Самая эта реакция [против итальянского влияния. – М.Р.] порождена была наметившимся в эту эпоху течением натурализма во всех фронтах искусства. <…> Кульминацией реалистической теории был «Каменный гость», написанный на неизменный пушкинский текст, выдержанный в чистом речитативе. Музыка эта, не уравновешенная дарованием и содержательностью звукового материала, оказалась вполне мертворожденной79.

Этот приговор на протяжении 1930 – 1940-х годов был обжалован на самом высоком уровне. Помимо появления работ, в которых еще раз подтверждалась стасовская оценка значения Даргомыжского, его имя стало одним из главных «козырей» в антиформалистической кампании 1948 года, составив пару более очевидному, но менее идеологически «благонадежному» дарованию Глинки. На правах борца за «музыкальный реализм» и против «космополитизма» (в котором, в сущности, уличал его Сабанеев) он был причислен к главным эстетическим и стилистическим ориентирам советской музыки. В результате в 1953 году портрет Даргомыжского был «вознесен» на приличествующую его значению высоту – под своды Большого зала Московской консерватории в портретную галерею гениев мирового музыкального искусства, где из русских композиторов до этого были только Глинка, Чайковский и Антон Рубинштейн80.

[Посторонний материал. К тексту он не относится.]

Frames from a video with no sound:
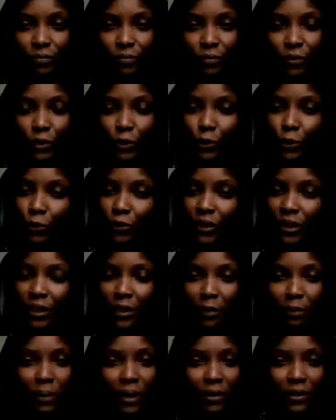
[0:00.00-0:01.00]
So think
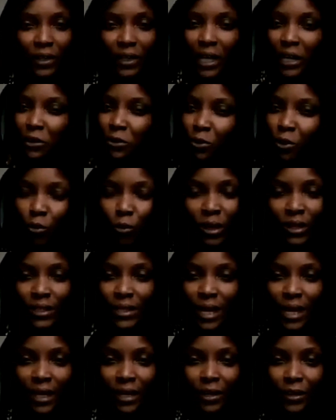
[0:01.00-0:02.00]
about it. I know we're
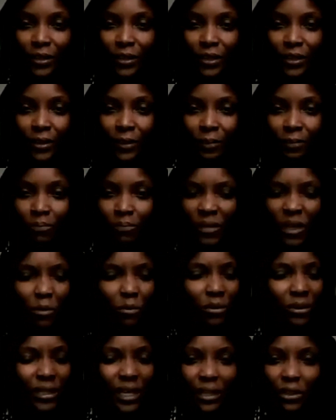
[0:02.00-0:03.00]
tired. It
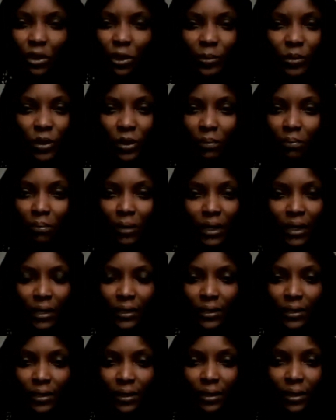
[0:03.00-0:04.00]
won't take you up to a
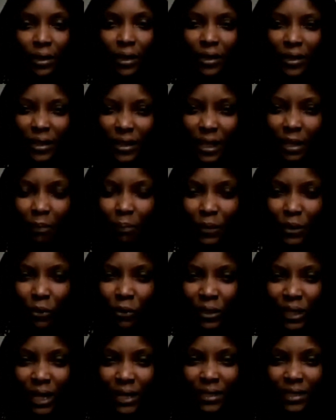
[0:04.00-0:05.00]
minute. Keep it
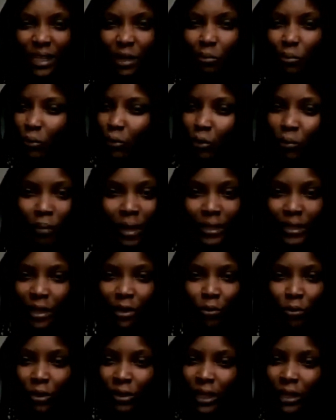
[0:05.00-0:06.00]
on that table no matter
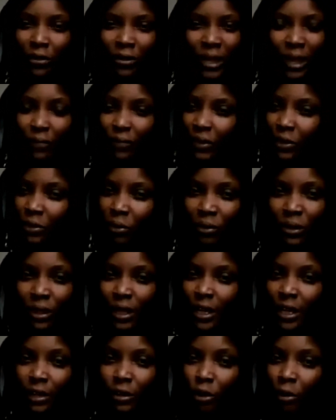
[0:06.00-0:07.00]
what. I don't care if it's on
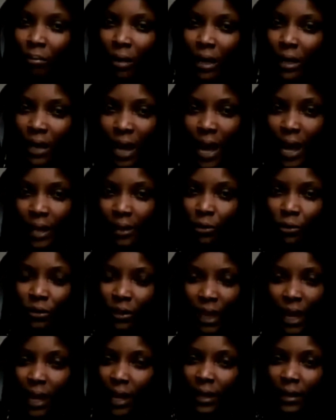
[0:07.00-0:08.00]
number 9 or
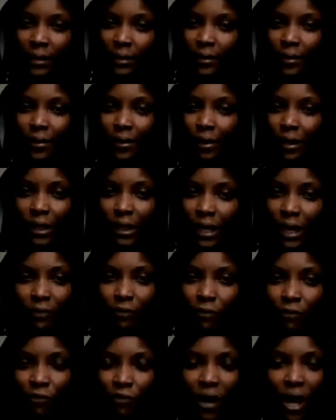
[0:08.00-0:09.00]
10,
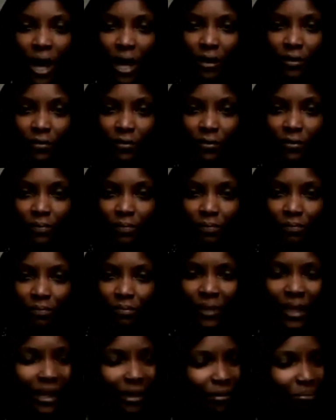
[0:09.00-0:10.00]
11, 5.
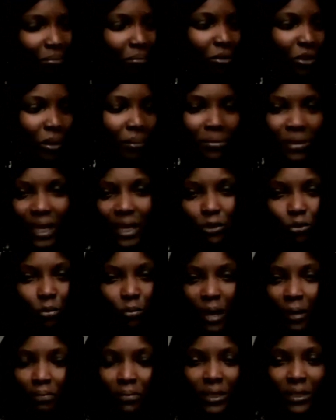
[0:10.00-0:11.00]
And some days we
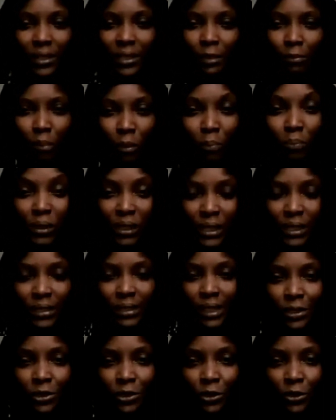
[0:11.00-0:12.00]
might miss it, but please
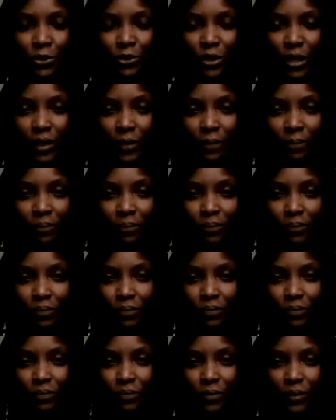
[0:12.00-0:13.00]
us try.
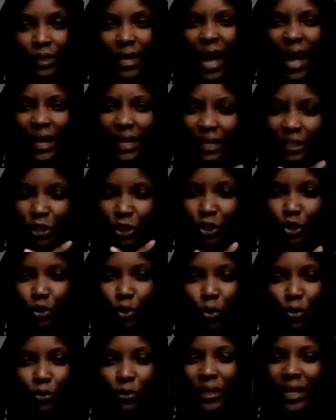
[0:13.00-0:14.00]
I can
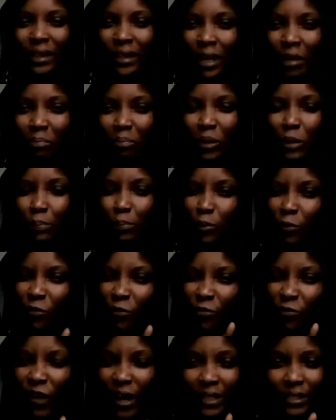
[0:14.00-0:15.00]
assure you that there are people
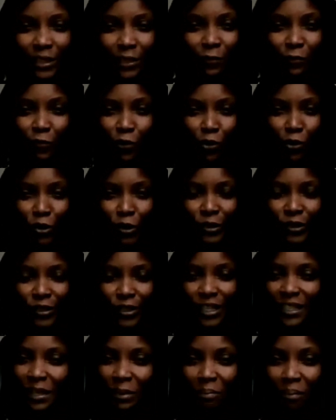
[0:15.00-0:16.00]
fighting for us.
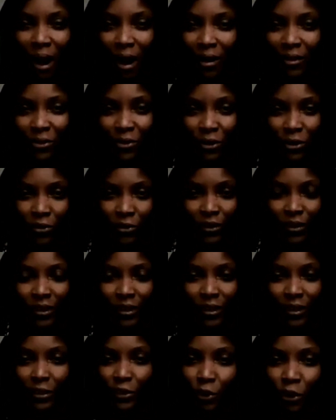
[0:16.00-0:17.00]
It's a marathon.
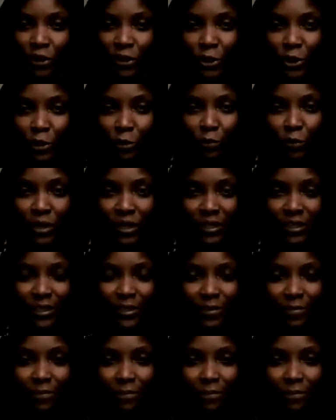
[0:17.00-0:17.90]
It's not a sprint.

Более серьезные надежды на использование в идеологических целях возлагались на русскую музыку последней трети XIX века. Первоначальный отбор, продиктованный непререкаемым авторитетом избранников власти, вынужденно корректировался их идеологической характеристикой. Популярнейший Чайковский, однако, плохо вписывался в прокрустово ложе новой идеологии81, а такие характеристики его музыки, как «революционная» или «народная», явно с трудом совмещались с ней. Бородин с его небольшим в количественном отношении наследием и преобладающим эпически-славильным тоном монументальных полотен не соотносился с общим критическим направлением оценки «русского прошлого» и также обладал весьма сомнительными основаниями для причисления к рангу «революционеров». До середины 1930-х годов, когда был взят курс на «реабилитацию русской истории», его положение в советской культуре оказывалось маргинальным. Творчество Римского-Корсакова также трудно наделялось требуемыми идеологическими характеристиками82. В целом наследие «Могучей кучки» оценивалось с социологических позиций83, и шансы прописаться в новой культуре у большинства участников объединения с этой точки зрения в 1920-х годах зачастую оказывались невысокими.